● **Work required**
Look through the data below and output, unchanged, every line from the one holding "[0:11.00-0:12.00]" through the one holding "[0:14.00-0:15.00]", inclusive. Skip the pictures.

++++++++

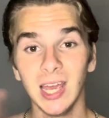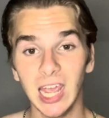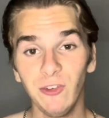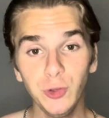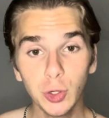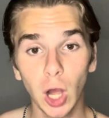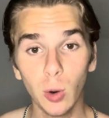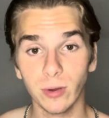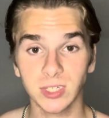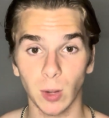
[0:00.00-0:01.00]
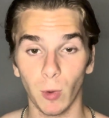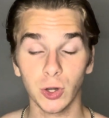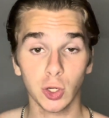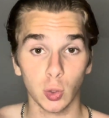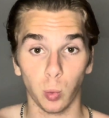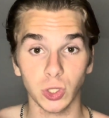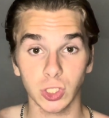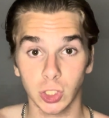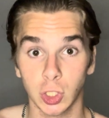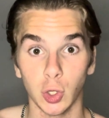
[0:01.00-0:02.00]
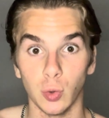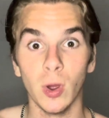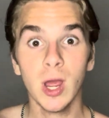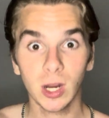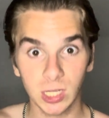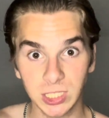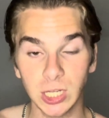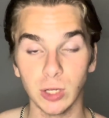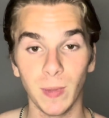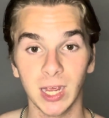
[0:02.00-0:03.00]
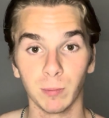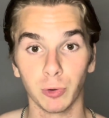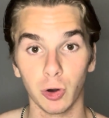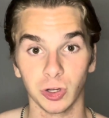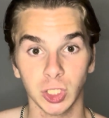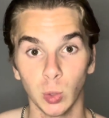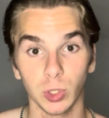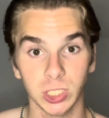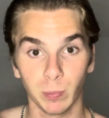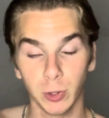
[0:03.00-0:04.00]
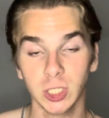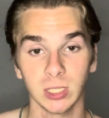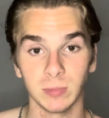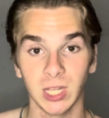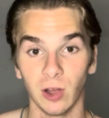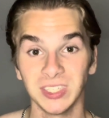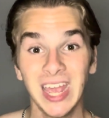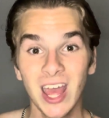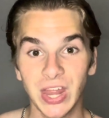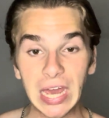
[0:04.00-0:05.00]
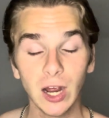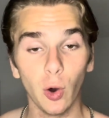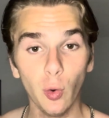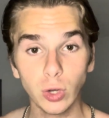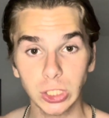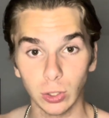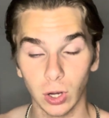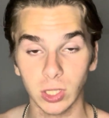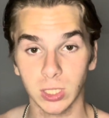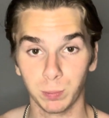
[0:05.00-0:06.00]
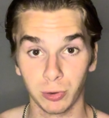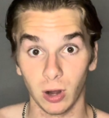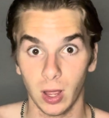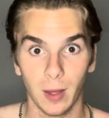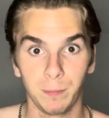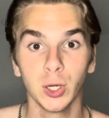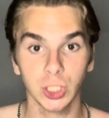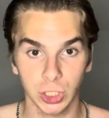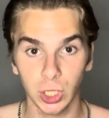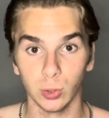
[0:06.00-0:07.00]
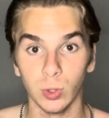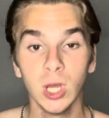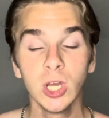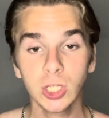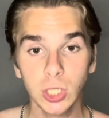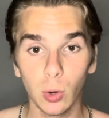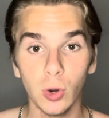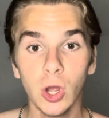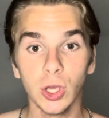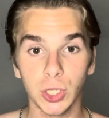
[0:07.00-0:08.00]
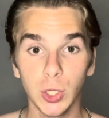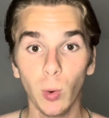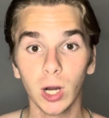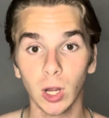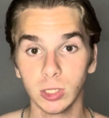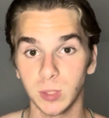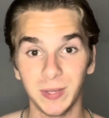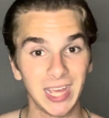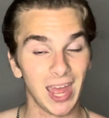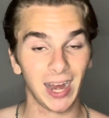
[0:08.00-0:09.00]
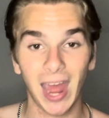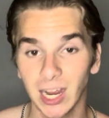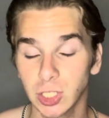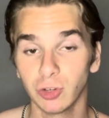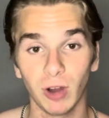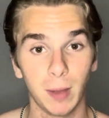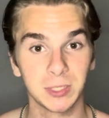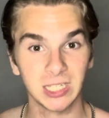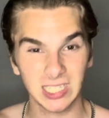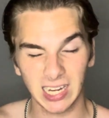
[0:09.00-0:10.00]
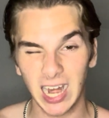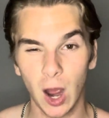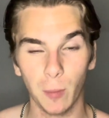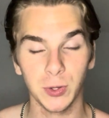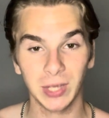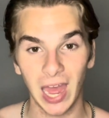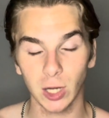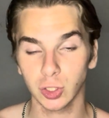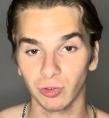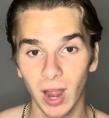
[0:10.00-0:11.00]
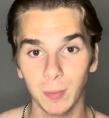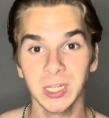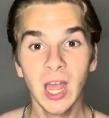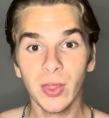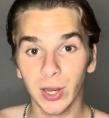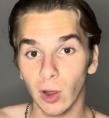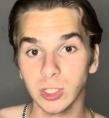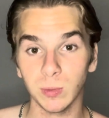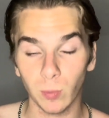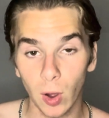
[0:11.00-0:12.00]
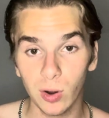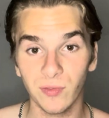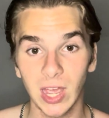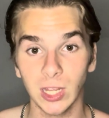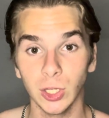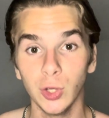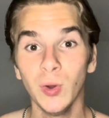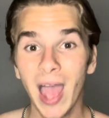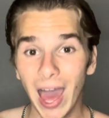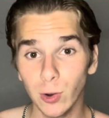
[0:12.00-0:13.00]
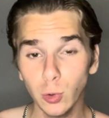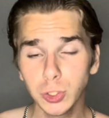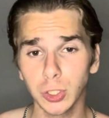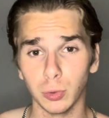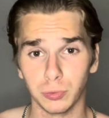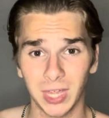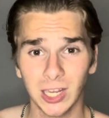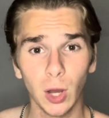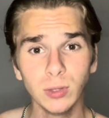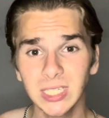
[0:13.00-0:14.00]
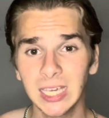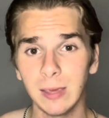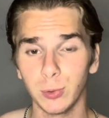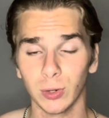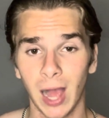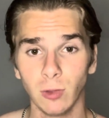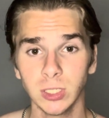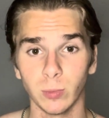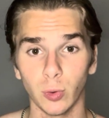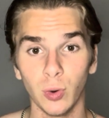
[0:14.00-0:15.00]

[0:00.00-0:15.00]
If you go with someone who wants to continue making progress, who wants to push themselves, they are also going to push you. So you are going to be getting extra reps because they're going to help you get extra reps. They're going to be motivating you, and also they're going to keep you accountable.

++++++++

● **Output below**
[0:11.00-0:12.00]
[0:12.00-0:13.00]
[0:13.00-0:14.00]
[0:14.00-0:15.00]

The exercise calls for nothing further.